Both Chester and Shilen Shah, bond strategist at Investec Wealth & Investment, note that the Committee said that the recent recovery of GBP has implications for inflation in 2017, and add that the BoE appears to be waiting to ascertain the impact of the Brexit negotiations before committing to any significant changes in policy.
“As expected, the BoE left UK base rates unchanged with 9-0 vote. The committee did however note that the recent recovery in Sterling’s value is likely to mean that 2017’s inflation overshoot is likely to be somewhat smaller than what was indicated in the November inflation report. Overall, it does look like the BoE is in a holding pattern as it tries to understand what the government’s Brexit strategy is and its impact on the UK economy.”

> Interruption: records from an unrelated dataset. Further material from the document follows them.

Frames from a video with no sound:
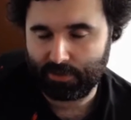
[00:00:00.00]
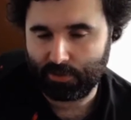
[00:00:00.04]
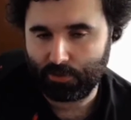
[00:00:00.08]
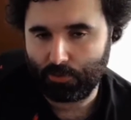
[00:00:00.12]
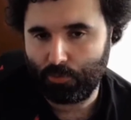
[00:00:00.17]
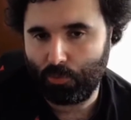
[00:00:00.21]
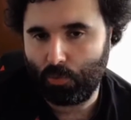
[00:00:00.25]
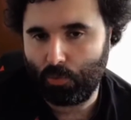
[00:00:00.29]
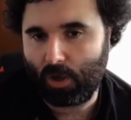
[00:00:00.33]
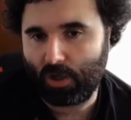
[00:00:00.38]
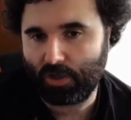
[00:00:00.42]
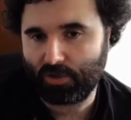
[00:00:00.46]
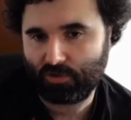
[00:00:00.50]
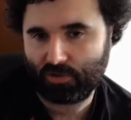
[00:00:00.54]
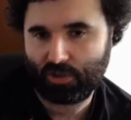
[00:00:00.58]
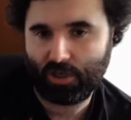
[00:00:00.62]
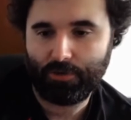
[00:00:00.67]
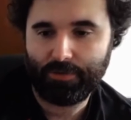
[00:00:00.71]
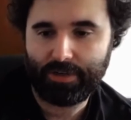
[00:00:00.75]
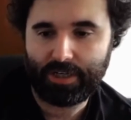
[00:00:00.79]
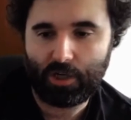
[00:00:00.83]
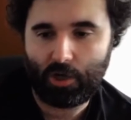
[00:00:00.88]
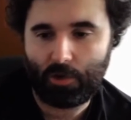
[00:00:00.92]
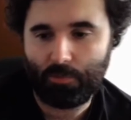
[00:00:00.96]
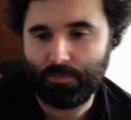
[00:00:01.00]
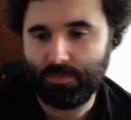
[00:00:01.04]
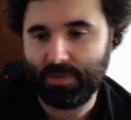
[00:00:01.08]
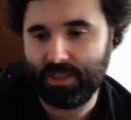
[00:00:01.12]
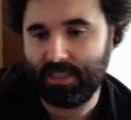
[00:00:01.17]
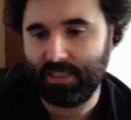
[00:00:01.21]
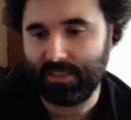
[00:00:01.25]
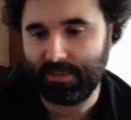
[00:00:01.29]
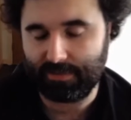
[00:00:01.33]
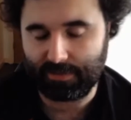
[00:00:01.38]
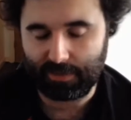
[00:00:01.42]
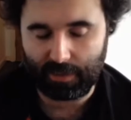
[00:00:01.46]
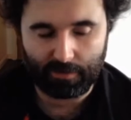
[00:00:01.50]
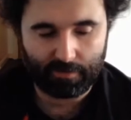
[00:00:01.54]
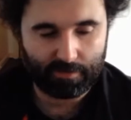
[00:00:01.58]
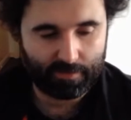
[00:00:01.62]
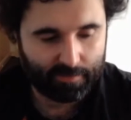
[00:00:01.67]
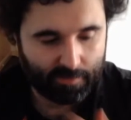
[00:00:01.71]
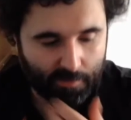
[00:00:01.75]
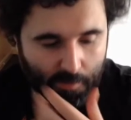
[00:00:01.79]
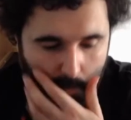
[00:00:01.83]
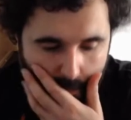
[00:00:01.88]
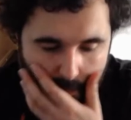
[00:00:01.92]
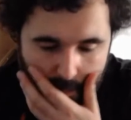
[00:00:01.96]
What's going on with this
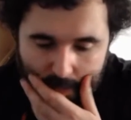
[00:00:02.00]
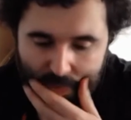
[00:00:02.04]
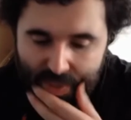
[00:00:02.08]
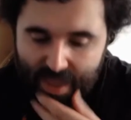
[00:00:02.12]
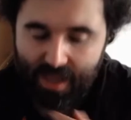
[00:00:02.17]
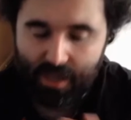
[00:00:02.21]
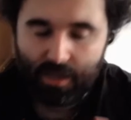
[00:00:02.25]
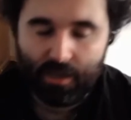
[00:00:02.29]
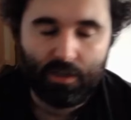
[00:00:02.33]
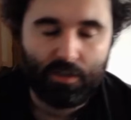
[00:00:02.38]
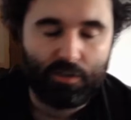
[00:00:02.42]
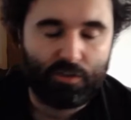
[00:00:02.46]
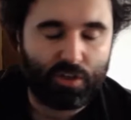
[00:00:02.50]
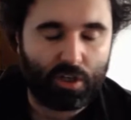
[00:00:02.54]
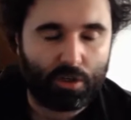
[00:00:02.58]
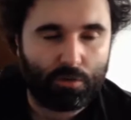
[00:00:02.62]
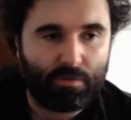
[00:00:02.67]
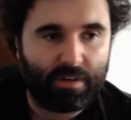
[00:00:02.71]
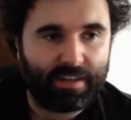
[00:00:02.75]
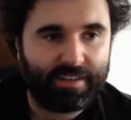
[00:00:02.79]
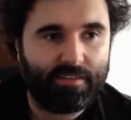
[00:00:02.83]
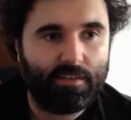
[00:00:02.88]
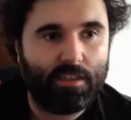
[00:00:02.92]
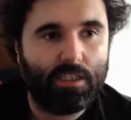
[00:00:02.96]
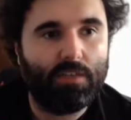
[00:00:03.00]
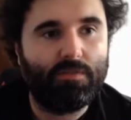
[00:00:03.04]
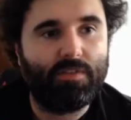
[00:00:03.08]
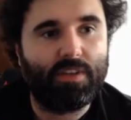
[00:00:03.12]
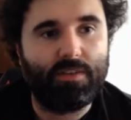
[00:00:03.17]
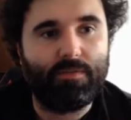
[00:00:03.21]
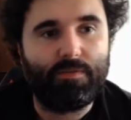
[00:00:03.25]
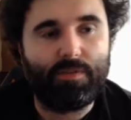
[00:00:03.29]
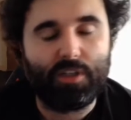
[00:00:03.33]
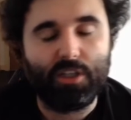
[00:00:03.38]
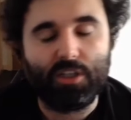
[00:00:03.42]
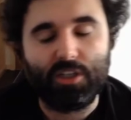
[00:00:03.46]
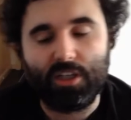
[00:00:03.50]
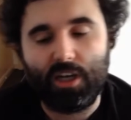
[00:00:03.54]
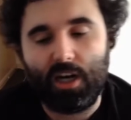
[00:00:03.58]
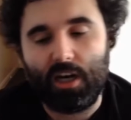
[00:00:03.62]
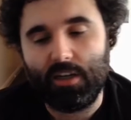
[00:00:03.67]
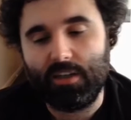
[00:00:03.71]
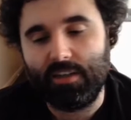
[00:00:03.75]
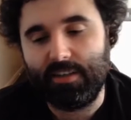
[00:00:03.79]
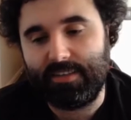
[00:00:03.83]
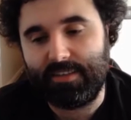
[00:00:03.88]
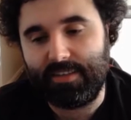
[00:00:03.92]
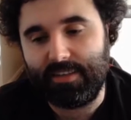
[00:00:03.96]
character? So Resident Evil Infinite
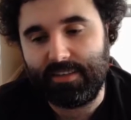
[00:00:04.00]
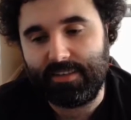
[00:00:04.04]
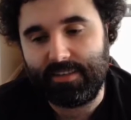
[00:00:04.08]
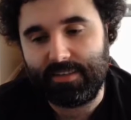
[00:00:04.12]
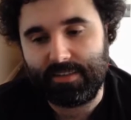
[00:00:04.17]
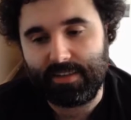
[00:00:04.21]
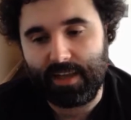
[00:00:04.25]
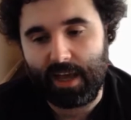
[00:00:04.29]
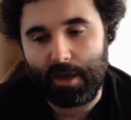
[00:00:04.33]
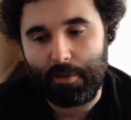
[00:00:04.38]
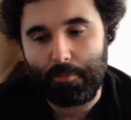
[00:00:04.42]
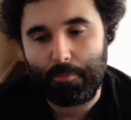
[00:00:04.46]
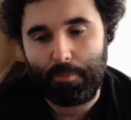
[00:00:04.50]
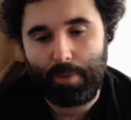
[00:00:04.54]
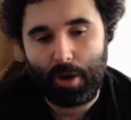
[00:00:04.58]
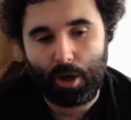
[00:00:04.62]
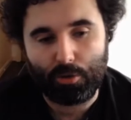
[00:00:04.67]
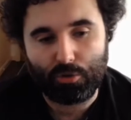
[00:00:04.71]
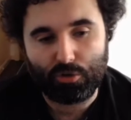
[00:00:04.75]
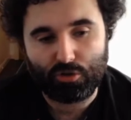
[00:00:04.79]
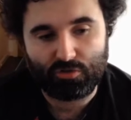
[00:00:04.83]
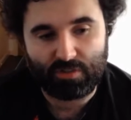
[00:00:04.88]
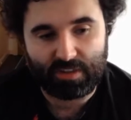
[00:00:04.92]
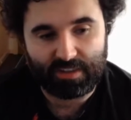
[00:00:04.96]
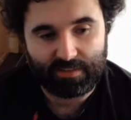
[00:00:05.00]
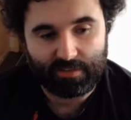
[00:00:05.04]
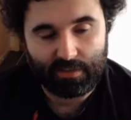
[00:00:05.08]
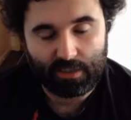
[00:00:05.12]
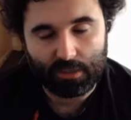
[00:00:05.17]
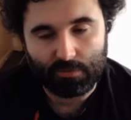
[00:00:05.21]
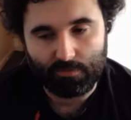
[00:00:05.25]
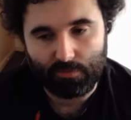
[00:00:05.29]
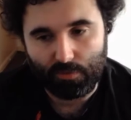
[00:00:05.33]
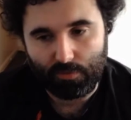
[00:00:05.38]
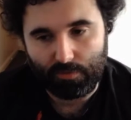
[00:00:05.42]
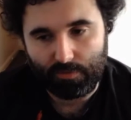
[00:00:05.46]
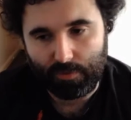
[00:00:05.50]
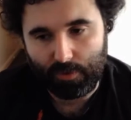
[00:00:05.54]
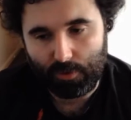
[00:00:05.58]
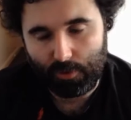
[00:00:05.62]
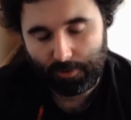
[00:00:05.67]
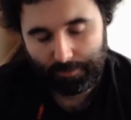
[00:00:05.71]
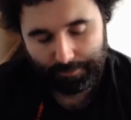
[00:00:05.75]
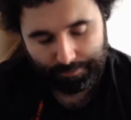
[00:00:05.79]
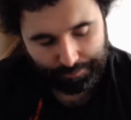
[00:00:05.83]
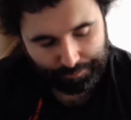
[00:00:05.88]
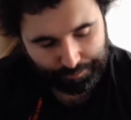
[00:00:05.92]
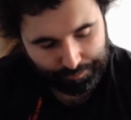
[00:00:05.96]
Darkness is set post Resident Evil 4.
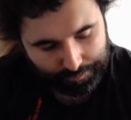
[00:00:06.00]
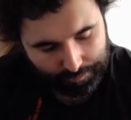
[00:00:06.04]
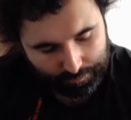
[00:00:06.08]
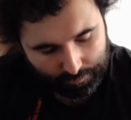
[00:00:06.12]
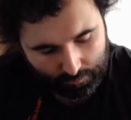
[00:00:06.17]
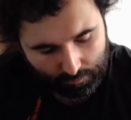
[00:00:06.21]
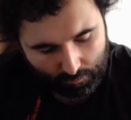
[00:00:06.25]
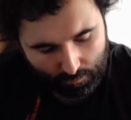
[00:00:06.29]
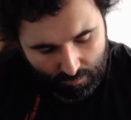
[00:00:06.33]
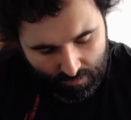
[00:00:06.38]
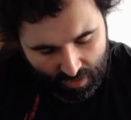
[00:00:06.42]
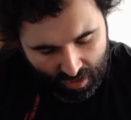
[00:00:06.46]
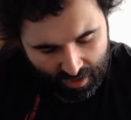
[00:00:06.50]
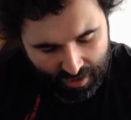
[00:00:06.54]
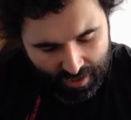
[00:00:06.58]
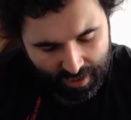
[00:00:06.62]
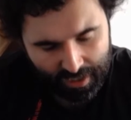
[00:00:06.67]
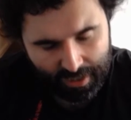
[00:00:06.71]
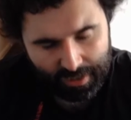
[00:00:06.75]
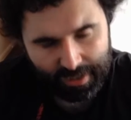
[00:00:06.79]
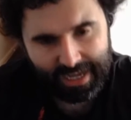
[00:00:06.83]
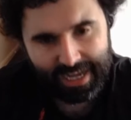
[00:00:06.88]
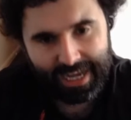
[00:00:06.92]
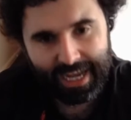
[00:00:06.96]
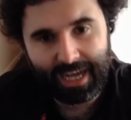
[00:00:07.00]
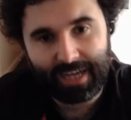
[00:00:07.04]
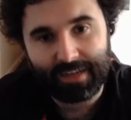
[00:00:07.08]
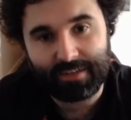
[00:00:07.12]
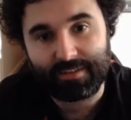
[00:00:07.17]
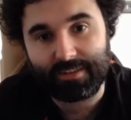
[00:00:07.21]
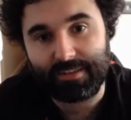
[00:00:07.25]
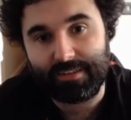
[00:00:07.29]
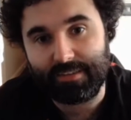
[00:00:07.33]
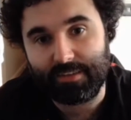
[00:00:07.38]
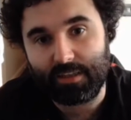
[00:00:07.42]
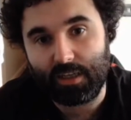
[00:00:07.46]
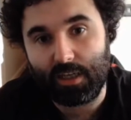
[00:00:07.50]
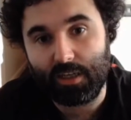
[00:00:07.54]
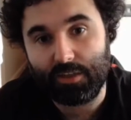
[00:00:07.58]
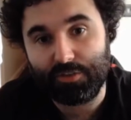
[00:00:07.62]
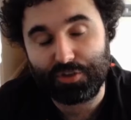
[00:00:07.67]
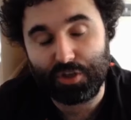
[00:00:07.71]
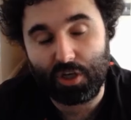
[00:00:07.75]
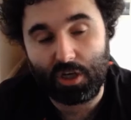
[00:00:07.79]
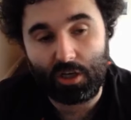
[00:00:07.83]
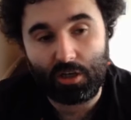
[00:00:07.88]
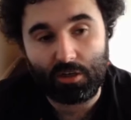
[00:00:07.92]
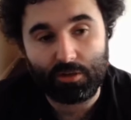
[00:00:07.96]
It actually starts
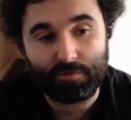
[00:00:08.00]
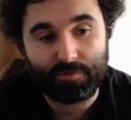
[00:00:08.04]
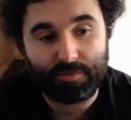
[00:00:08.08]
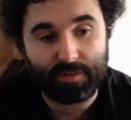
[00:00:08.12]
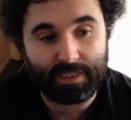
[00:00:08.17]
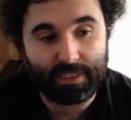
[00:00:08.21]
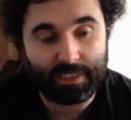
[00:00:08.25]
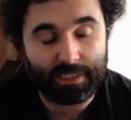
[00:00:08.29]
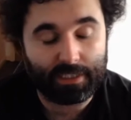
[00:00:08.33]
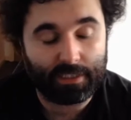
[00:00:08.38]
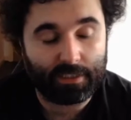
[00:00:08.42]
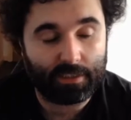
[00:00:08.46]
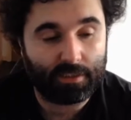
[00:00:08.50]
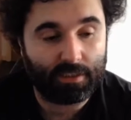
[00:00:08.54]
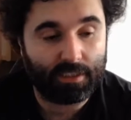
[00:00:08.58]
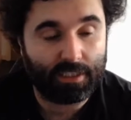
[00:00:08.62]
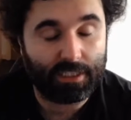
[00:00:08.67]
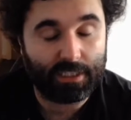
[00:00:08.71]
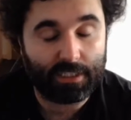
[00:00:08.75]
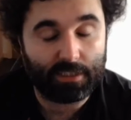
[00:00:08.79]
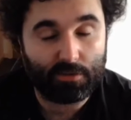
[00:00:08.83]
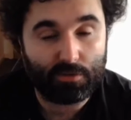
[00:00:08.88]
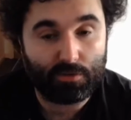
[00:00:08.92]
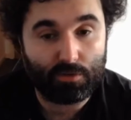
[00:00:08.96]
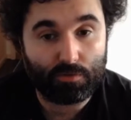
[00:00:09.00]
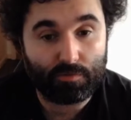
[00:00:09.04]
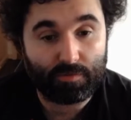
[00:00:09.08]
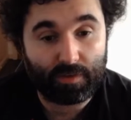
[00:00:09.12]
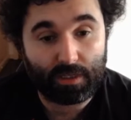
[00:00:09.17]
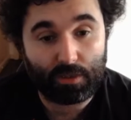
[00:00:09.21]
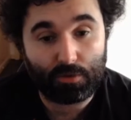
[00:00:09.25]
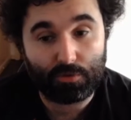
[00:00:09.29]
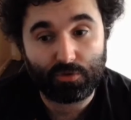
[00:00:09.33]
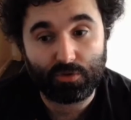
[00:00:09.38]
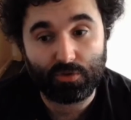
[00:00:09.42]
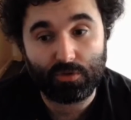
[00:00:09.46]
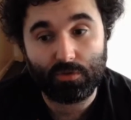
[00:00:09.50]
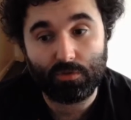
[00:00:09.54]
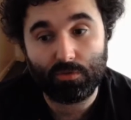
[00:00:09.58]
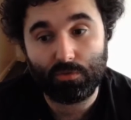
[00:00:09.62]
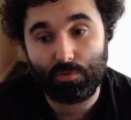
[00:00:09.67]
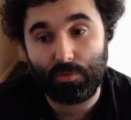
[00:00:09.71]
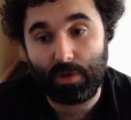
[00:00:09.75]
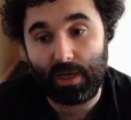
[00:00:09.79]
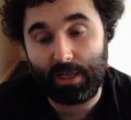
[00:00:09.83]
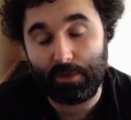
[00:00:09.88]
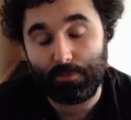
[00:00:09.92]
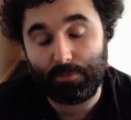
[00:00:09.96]
off in the year 2000,
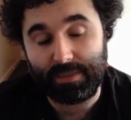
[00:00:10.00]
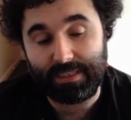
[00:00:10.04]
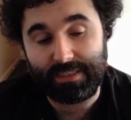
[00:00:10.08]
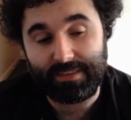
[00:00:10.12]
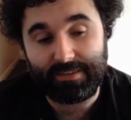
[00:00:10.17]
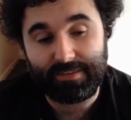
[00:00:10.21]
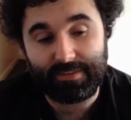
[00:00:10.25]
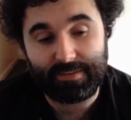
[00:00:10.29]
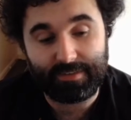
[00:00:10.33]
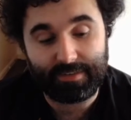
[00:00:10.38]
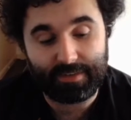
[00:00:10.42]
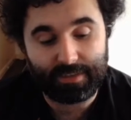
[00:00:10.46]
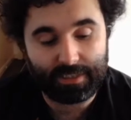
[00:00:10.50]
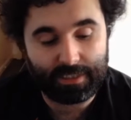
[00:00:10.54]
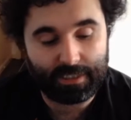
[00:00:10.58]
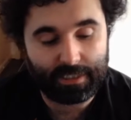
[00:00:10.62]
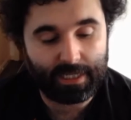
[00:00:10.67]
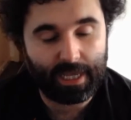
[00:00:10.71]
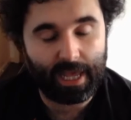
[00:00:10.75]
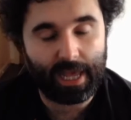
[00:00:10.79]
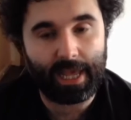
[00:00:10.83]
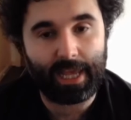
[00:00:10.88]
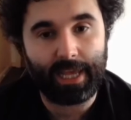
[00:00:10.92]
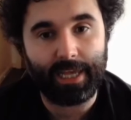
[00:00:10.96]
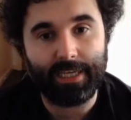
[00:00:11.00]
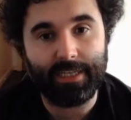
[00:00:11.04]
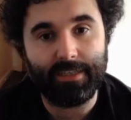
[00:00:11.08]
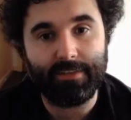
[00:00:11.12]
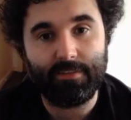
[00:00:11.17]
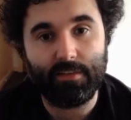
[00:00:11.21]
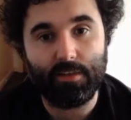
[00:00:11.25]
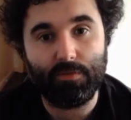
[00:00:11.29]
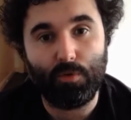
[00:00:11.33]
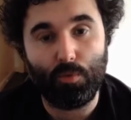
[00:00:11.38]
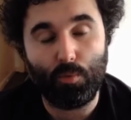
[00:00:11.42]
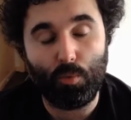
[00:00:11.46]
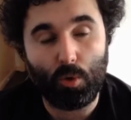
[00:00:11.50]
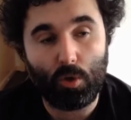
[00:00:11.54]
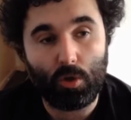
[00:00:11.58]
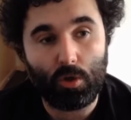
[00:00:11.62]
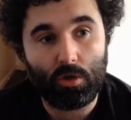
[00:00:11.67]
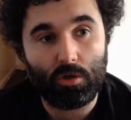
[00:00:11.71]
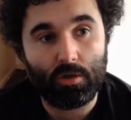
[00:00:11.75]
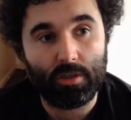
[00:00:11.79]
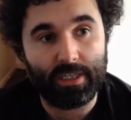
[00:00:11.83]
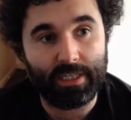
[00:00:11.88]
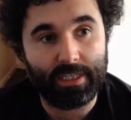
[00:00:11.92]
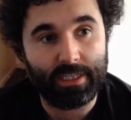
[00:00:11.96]
where we see a civil
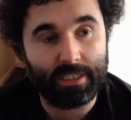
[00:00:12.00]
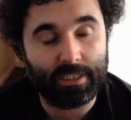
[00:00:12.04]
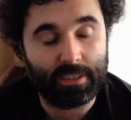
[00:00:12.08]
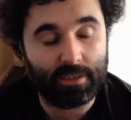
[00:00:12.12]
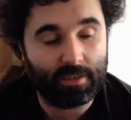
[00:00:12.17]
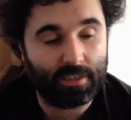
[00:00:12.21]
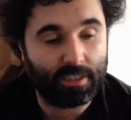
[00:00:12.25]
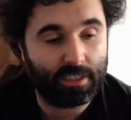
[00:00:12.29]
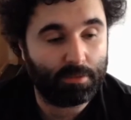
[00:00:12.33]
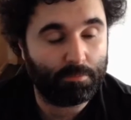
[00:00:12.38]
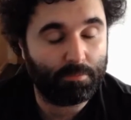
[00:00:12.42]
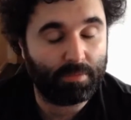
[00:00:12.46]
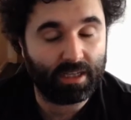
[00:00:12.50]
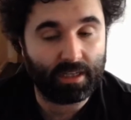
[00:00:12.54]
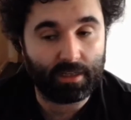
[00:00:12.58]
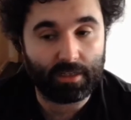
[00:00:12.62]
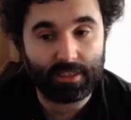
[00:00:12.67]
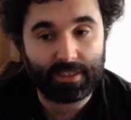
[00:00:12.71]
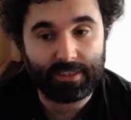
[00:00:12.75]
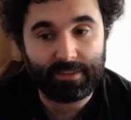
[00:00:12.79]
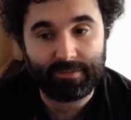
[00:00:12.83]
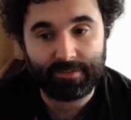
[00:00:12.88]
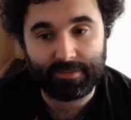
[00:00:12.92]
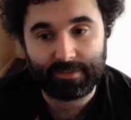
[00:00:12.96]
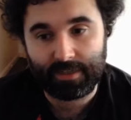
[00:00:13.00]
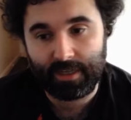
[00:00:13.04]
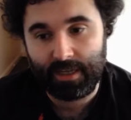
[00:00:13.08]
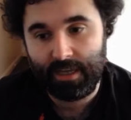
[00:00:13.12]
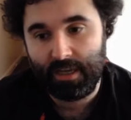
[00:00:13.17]
war in the Middle East.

“In contrast to the BoE, yesterday’s Fed Fund increase by the FOMC is a clear indicator that US monetary policy is shifting up a gear. The FOMC also nudged up its guidance for 2017, with the central bank now looking for three rate hikes in 2017. Uncertainty over the new administration’s fiscal policy, however, remains a key area of uncertainty, with a large fiscal expansion likely to force the Fed to accelerate interest rate normalisation,” says Shah.
Meanwhile, Chester says: “In the accompanying statement, the Bank reiterated that the squeeze in real household pay from rising inflation and heightened uncertainty would slow the economy next year. The overshoot in inflation, however, may not be quite as large as previously expected given the recent recovery in the pound.
“Overall, today’s decision does nothing to alter the policy outlook. The Bank of England is likely to keep interest rates on hold through next year while it awaits to see whether the risks to economic growth and inflation crystallise. The pound and bond yields have eased slightly in the wake of the announcement.”